A practical and accessible workflow for bulk TCR sequencing from buffy coat samples without T cell enrichment
摘要
T cell receptor (TCR) sequencing enables high-resolution characterization of the adaptive immune repertoire and is increasingly applied in clinical research and disease monitoring. However, many existing workflows rely on fresh peripheral blood mononuclear cells (PBMCs), highly purified T cell populations, or specialized equipment such as cell sorters, limiting their accessibility in routine laboratory settings and biobank-derived samples. Here, we present a practical and robust workflow for bulk TCR sequencing using buffy coat as the starting material, without requiring T cell enrichment.
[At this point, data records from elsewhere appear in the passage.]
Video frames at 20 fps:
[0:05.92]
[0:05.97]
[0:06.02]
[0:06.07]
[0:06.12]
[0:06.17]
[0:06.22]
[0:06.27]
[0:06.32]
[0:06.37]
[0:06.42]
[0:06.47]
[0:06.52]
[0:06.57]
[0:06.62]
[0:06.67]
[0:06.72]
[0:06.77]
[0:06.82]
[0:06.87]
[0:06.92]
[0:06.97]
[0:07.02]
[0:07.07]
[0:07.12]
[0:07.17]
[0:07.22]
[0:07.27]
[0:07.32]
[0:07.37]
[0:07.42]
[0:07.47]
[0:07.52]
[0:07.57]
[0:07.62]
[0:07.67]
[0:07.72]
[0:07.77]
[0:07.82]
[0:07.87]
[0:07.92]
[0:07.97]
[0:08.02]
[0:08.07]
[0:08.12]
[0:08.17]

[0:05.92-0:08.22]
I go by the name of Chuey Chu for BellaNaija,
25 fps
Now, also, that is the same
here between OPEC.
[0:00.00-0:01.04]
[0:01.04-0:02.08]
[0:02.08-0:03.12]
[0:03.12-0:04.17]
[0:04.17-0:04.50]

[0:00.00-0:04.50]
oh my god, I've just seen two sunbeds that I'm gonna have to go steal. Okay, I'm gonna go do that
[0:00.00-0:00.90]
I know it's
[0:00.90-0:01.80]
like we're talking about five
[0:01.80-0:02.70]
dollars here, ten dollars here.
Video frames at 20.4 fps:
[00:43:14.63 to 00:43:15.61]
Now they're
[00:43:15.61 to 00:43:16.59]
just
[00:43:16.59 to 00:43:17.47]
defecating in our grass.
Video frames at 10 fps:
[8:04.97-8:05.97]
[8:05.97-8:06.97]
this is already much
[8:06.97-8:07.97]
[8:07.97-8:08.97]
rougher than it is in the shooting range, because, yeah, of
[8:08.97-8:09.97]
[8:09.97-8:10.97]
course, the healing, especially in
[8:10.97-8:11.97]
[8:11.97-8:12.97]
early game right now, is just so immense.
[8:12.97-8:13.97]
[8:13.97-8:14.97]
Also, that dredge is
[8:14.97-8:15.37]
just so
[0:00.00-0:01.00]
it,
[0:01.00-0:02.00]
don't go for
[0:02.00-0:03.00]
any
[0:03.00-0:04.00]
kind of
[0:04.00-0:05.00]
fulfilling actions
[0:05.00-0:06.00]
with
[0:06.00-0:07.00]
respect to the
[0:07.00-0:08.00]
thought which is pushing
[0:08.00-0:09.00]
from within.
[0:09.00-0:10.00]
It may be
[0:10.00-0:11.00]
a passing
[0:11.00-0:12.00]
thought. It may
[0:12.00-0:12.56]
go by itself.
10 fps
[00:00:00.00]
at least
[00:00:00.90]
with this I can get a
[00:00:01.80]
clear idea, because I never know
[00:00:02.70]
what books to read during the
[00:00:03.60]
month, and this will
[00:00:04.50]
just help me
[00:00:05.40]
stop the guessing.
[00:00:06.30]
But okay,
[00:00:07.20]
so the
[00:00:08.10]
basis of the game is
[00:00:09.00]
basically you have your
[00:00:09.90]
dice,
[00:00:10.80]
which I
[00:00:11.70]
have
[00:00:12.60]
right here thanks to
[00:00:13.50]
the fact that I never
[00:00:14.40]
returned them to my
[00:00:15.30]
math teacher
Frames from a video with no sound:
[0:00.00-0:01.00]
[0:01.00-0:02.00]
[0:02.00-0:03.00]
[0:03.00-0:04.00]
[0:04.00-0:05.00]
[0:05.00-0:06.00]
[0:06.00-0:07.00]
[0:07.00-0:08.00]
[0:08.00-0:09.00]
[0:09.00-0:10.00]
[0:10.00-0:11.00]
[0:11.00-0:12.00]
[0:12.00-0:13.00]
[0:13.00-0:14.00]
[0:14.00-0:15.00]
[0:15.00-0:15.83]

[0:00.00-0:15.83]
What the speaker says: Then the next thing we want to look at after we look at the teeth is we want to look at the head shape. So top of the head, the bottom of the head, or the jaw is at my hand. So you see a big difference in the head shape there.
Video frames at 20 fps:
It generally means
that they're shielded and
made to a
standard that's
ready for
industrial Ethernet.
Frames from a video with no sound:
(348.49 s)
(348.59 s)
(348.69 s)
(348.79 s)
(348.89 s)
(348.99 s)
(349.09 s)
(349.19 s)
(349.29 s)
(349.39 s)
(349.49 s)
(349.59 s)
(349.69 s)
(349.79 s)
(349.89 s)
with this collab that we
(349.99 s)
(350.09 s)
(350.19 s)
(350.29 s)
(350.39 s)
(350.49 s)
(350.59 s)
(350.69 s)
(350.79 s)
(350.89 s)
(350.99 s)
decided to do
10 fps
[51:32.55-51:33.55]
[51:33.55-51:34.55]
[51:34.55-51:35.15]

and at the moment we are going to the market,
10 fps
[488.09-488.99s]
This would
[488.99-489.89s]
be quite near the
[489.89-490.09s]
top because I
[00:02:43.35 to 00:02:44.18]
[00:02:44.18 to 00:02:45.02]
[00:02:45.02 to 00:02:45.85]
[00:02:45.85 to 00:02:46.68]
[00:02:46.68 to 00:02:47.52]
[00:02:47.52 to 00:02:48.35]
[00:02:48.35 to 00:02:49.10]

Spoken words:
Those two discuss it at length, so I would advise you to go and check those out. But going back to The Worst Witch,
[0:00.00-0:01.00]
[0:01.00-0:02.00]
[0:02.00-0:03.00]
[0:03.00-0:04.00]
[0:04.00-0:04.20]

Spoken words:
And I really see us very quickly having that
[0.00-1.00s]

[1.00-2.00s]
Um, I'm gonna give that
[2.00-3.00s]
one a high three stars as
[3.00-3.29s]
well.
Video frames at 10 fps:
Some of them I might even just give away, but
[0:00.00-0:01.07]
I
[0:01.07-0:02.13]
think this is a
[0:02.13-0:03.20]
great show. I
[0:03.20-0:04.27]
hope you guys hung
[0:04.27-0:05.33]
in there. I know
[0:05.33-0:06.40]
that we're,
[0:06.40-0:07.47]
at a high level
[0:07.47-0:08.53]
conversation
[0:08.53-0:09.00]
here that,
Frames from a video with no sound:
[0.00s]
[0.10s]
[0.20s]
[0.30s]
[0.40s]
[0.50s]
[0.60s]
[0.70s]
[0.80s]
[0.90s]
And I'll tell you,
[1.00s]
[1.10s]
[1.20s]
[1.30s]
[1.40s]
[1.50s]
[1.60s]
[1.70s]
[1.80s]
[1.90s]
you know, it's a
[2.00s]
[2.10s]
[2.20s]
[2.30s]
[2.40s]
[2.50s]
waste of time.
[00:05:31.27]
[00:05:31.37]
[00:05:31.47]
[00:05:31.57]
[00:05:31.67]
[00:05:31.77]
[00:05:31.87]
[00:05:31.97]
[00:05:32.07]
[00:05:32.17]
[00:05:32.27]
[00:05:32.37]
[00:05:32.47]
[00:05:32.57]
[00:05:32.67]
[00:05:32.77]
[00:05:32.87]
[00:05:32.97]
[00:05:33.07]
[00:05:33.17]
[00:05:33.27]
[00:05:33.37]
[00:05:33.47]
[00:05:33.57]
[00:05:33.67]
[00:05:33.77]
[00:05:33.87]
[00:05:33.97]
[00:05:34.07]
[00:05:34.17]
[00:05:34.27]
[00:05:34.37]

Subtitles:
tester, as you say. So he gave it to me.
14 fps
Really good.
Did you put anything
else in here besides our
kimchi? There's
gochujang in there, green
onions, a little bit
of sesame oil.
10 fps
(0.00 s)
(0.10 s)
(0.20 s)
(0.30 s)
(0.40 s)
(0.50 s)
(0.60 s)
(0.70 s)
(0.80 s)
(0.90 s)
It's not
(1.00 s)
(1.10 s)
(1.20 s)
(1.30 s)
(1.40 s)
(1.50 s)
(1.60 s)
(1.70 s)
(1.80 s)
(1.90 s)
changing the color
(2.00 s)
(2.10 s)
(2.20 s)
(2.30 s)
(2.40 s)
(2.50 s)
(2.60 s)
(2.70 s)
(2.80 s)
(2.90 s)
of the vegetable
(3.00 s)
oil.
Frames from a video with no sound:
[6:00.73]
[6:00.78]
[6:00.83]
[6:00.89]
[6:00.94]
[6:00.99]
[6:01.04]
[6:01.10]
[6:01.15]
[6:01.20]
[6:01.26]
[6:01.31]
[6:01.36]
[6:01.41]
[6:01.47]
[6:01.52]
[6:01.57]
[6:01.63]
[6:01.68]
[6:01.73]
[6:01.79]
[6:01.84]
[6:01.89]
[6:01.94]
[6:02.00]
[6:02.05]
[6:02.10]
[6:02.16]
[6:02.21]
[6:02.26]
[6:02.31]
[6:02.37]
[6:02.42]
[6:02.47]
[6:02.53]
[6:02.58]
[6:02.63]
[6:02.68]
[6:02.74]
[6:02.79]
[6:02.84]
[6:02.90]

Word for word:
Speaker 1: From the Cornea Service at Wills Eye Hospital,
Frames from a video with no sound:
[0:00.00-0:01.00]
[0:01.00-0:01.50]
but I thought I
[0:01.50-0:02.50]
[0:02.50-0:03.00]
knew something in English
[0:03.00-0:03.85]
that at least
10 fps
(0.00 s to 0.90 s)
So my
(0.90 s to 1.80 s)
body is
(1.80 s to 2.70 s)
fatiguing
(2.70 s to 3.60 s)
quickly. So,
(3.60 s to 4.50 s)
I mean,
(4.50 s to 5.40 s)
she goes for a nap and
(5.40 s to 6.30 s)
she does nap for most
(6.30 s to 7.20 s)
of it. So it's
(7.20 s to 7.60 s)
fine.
We assessed key pre-analytical factors affecting RNA yield and integrity—red blood cell contamination, DMSO concentration during cryopreservation, and blood collection tube type—and identified conditions that minimize RNA degradation. We also introduce a TRAC-targeting RT-qPCR assay as a cost-effective quality control step to quantify T cell-specific RNA prior to library preparation. We compared three commercial library preparation kits and found that the NEBNext® Immune Sequencing Kit reproducibly yields the highest clonotype recovery and lowest noise, even without enrichment. Finally, we provide a streamlined, step-by-step workflow optimized for clinical and research laboratories processing whole blood-derived buffy coat samples. This accessible protocol supports reliable repertoire profiling across variable sample qualities and offers a practical alternative to more labor-intensive T cell purification workflows.